Six - Past Very Much Imperfect

   "I appear to be standing in a dead dog," said Tommy Oblivion. "And not in a good way."
   The distress in his voice was clear, but I had my own problems. The world had slammed back into focus around me, but my head was still spinning. I was surrounded by darkness and leaning against a rough brick wall. The air was hot and sweaty, but it was the smell that hit me hardest. A thick and ripe organic miasma that hung heavily on the close air, and the stench of smoke and sweat and shit filled my head no matter how much I shook it. I pushed myself away from the wall and made myself study my new surroundings.
   Tommy and Suzie and I were standing in a dark narrow alleyway, lit only by a burning human body in a hanging
   iron cage. The flames had pretty much died down, flickering sullenly around the blackened^ corpse. The walls of the alley were rough brickwork, stained black with soot, and the ground was packed earth covered with a rich mixture of fresh shit and other appalling detritus. Someone had painted Dagon shall return! on the wall, and pretty recently, by the look of it. Tommy had backed away from what was left of his dead dog and was banging his boots determinedly against the wall. Suzie stared slowly around her, frowning.
   "Wherever we are, Taylor, I don't think it's where we were meant to be."
   "You mean when we're supposed to be," I growled, simply to be saying something. "Obviously, something's gone wrong."
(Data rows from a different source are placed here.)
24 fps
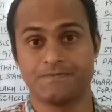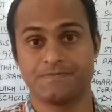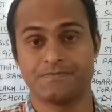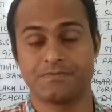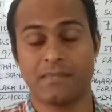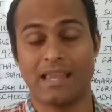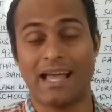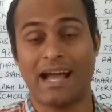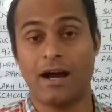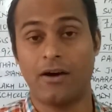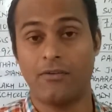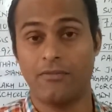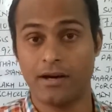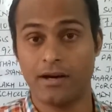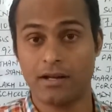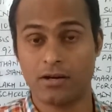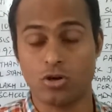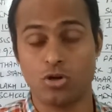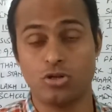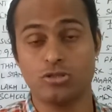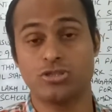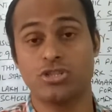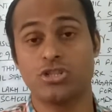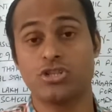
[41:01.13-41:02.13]
our
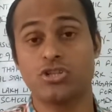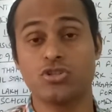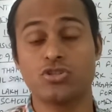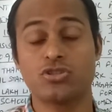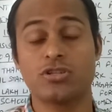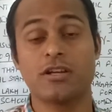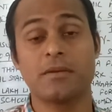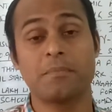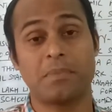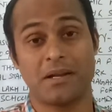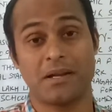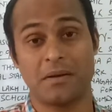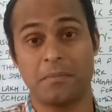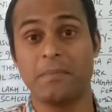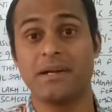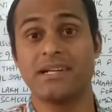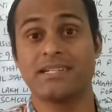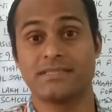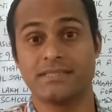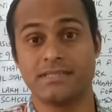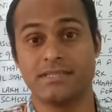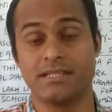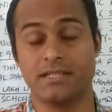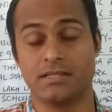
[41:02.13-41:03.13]
constitution permits
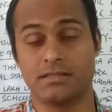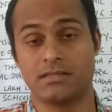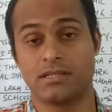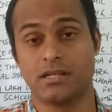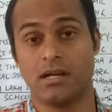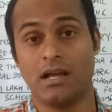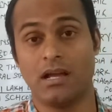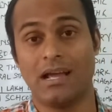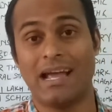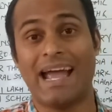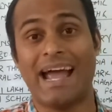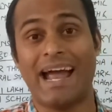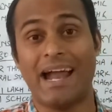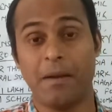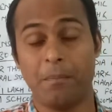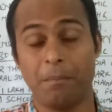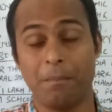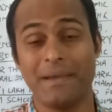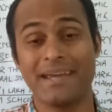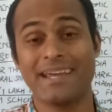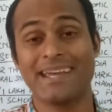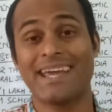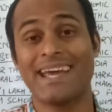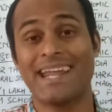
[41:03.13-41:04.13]
this, and
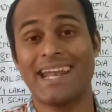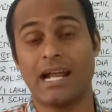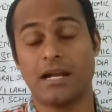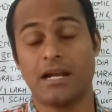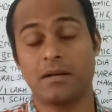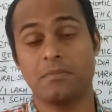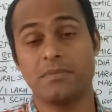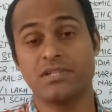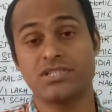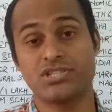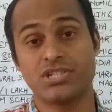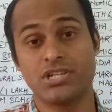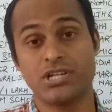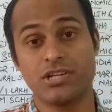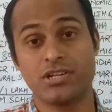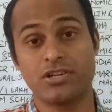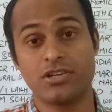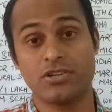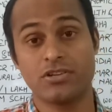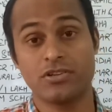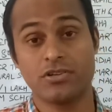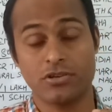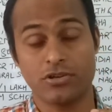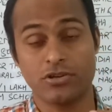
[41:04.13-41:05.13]
being an
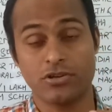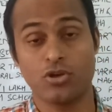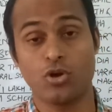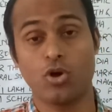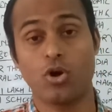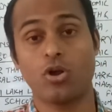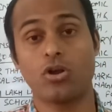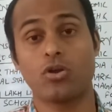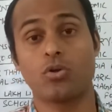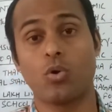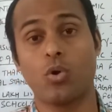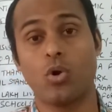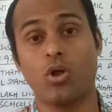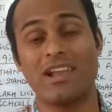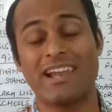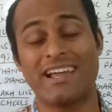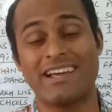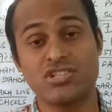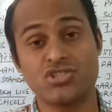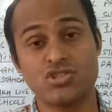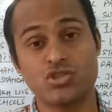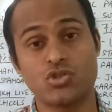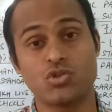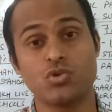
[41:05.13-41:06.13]
administrator, your role
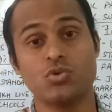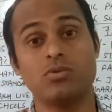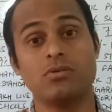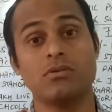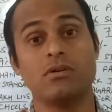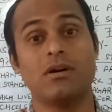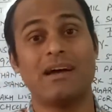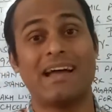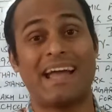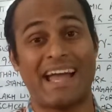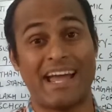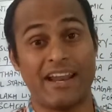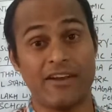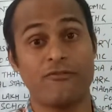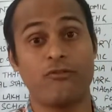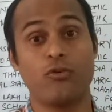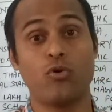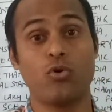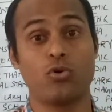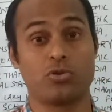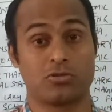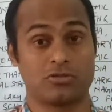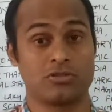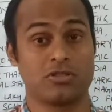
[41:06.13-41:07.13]
is to enforce.
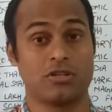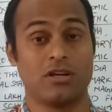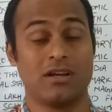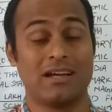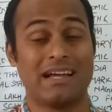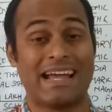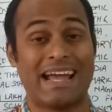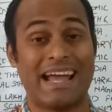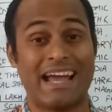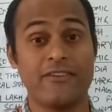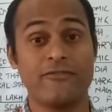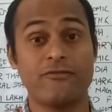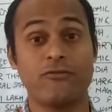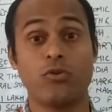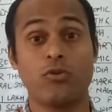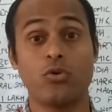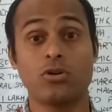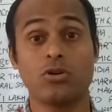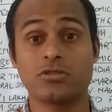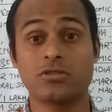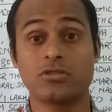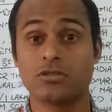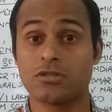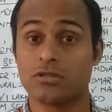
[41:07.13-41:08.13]

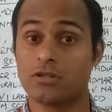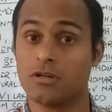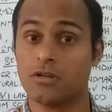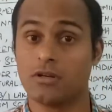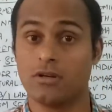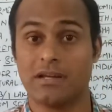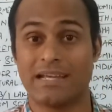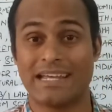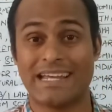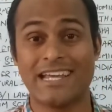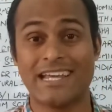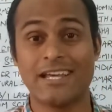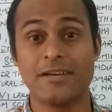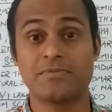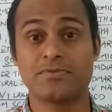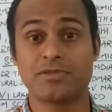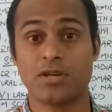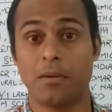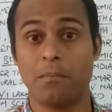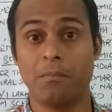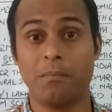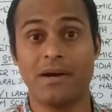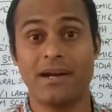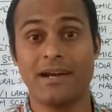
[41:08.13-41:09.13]
If
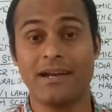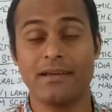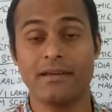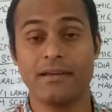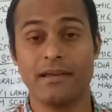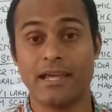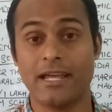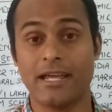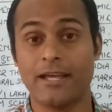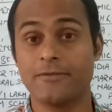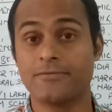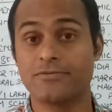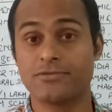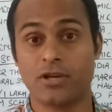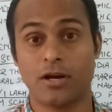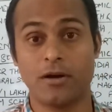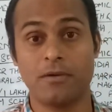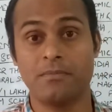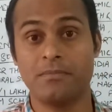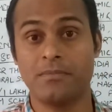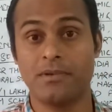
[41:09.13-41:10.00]
somebody, if some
   I headed for the end of the alley and the street noises beyond. There was light up ahead, and the sounds of some kind of civilization. Suzie and Tommy hurried to catch up with me, the filthy ground sucking loudly at their feet. I stopped at the alley mouth, sticking to the shadows, and peered out into the street. Tommy and Suzie crowded in behind me. The street was busy, packed with mostly foot traffic, and if anything, the smell was even worse. There was a roar of constant chatter, intermixed with assorted animal noises, and the occasional crash of horse and oxen-drawn vehicles. We were definitely in the Past, but nowhere near far enough.
   The buildings were mostly stone and timber, a mere two or three storeys high; basic blocky structures with a few lingering traces of Roman architecture. What style there was, was mostly Celtic with some Saxon, plus a whole bunch of stuff I didn't recognize. There were no pavements, only two thick streams of human traffic on either side of a deeply churned dirt road. The traffic in the middle wasn't moving much faster, being mostly horse-drawn
   wagons, and rough carts pulled by equally rough people. Hulking covered wagons groaned along, their heavy wooden wheels sinking deeply into the muddy road. There was mud and shit and filth everywhere, and flies hung in thick clouds on the smoky air. Now and again a better-dressed person would come riding through on a caparisoned horse, driving everyone else out of the way. And finally, a hunchbacked drover came along, riding a mule and driving a herd of miniature mammoths. They were about a foot or so high, cheeping cheerfully as they ploughed through the mud.
   "Aw, cute," said Suzie, unexpectedly. Tommy and I both looked at her, and she stared us down with great dignity.
   We looked out into the street again. "Judging by the architecture, I'd say we've ended up somewhen in the sixth century," said Tommy. "The Roman Empire has declined and fallen, and the dominant Celts are fighting a war against invading Saxons." Suzie and I looked at him, and he bristled. "I've read a lot about this period. It's really very interesting."
   "I don't care if it's downright fascinating, we shouldn't be here," said Suzie. "We're at least five hundred years short of when we were supposed to arrive. Somebody screwed up."
   "It can't be a mistake," said Tommy. "Old Father Time doesn't make mistakes. In fact, he is famous for not making mistakes."
   "He didn't," I said. "Somebody else interfered."
   Rage blinded me for a moment, and I hit out at the wall beside me, hurting my hand on the solid brick and not caring, almost relishing the pain. I tried to say something, but the anger flooding through me clenched my teeth, and it came out as a growl. Tommy started to back away. The rage pulsed in my gut like a red-hot coal, bending me over till I was glaring at the filthy ground. Hot, helpless tears burned in my eyes, and I hit out at the wall again.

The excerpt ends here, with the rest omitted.